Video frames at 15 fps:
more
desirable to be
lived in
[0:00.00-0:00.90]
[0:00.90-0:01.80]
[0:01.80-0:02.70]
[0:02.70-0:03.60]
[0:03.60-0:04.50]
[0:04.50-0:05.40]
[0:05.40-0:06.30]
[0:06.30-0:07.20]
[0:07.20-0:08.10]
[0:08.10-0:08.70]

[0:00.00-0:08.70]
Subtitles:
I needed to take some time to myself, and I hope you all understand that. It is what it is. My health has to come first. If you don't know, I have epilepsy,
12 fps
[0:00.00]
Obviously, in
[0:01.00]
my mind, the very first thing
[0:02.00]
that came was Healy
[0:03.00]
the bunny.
□ □ □ □
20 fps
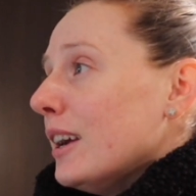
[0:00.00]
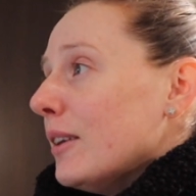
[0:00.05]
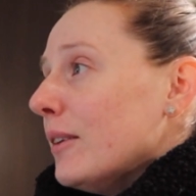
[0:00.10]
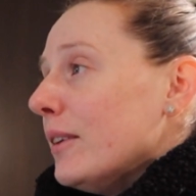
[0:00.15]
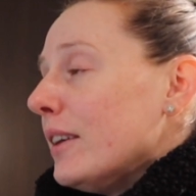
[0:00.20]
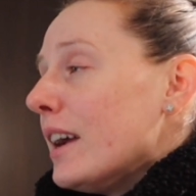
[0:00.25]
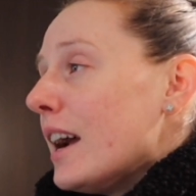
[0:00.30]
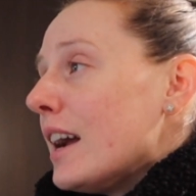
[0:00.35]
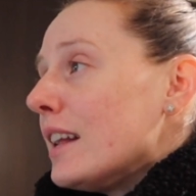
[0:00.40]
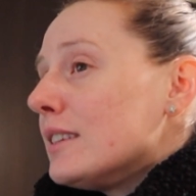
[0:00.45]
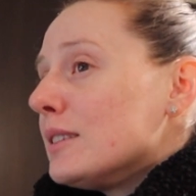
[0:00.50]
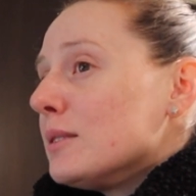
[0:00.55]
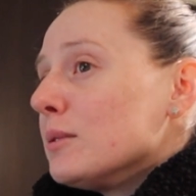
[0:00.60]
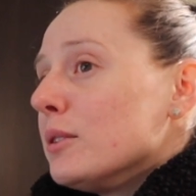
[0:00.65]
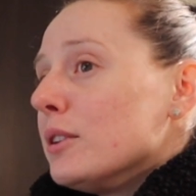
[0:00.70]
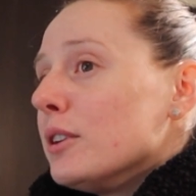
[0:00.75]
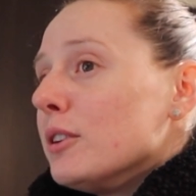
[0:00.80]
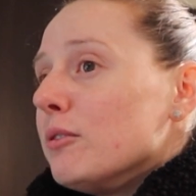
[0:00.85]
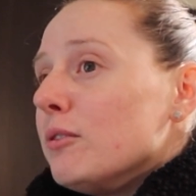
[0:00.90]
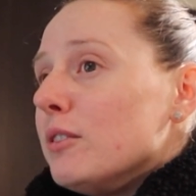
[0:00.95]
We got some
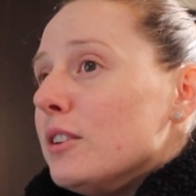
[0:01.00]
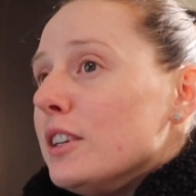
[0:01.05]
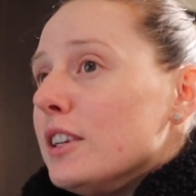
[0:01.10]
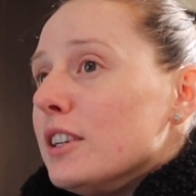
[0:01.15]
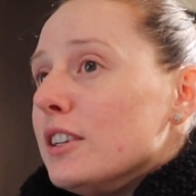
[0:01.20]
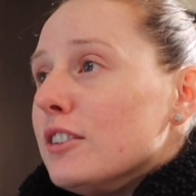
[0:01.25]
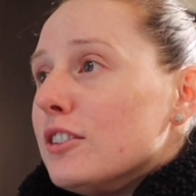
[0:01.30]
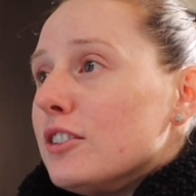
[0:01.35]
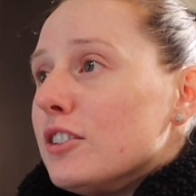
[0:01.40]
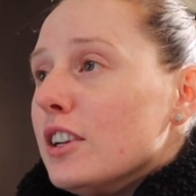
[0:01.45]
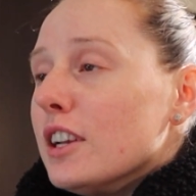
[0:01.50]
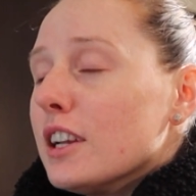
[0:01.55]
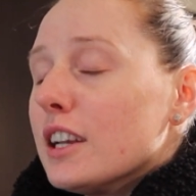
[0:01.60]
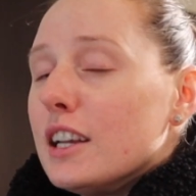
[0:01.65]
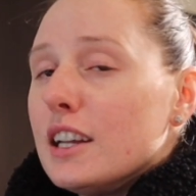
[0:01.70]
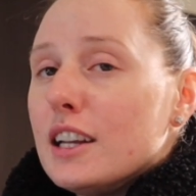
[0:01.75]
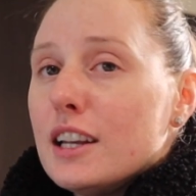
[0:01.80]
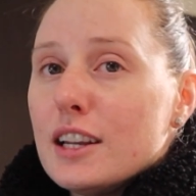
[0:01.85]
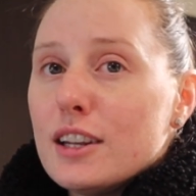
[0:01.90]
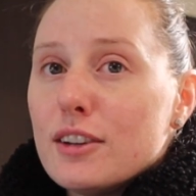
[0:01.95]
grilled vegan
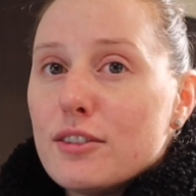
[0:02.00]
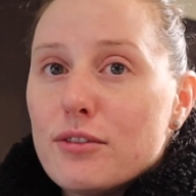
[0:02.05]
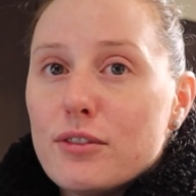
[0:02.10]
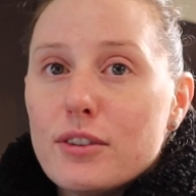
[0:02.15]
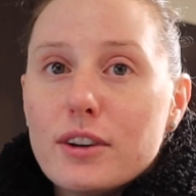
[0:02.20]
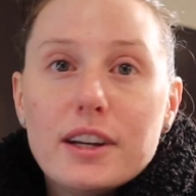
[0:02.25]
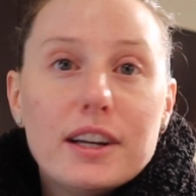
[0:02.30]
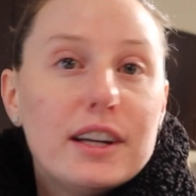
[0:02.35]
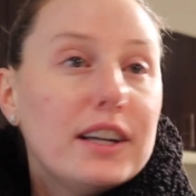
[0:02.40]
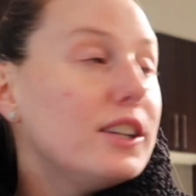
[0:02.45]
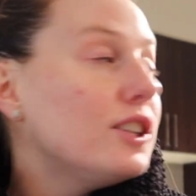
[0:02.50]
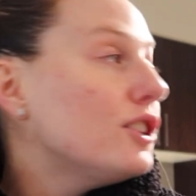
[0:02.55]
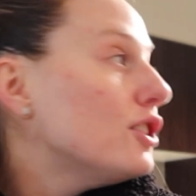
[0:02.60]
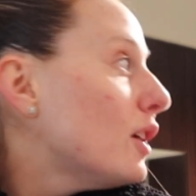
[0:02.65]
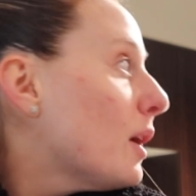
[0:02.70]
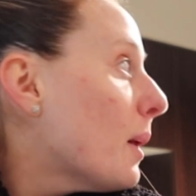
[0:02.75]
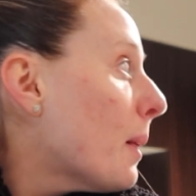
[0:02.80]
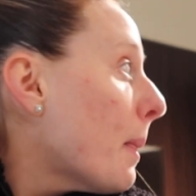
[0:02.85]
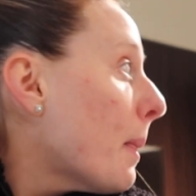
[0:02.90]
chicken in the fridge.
□ □ □ □
» WORK ORDER
Above are the records. Copy the lines beginning at the one that has "Video frames at" and ending with the one that has "[0:00.00-0:08.70]", unchanged.

» RESPONSE FOR THIS EXERCISE
Video frames at 15 fps:
more
desirable to be
lived in
[0:00.00-0:00.90]
[0:00.90-0:01.80]
[0:01.80-0:02.70]
[0:02.70-0:03.60]
[0:03.60-0:04.50]
[0:04.50-0:05.40]
[0:05.40-0:06.30]
[0:06.30-0:07.20]
[0:07.20-0:08.10]
[0:08.10-0:08.70]

[0:00.00-0:08.70]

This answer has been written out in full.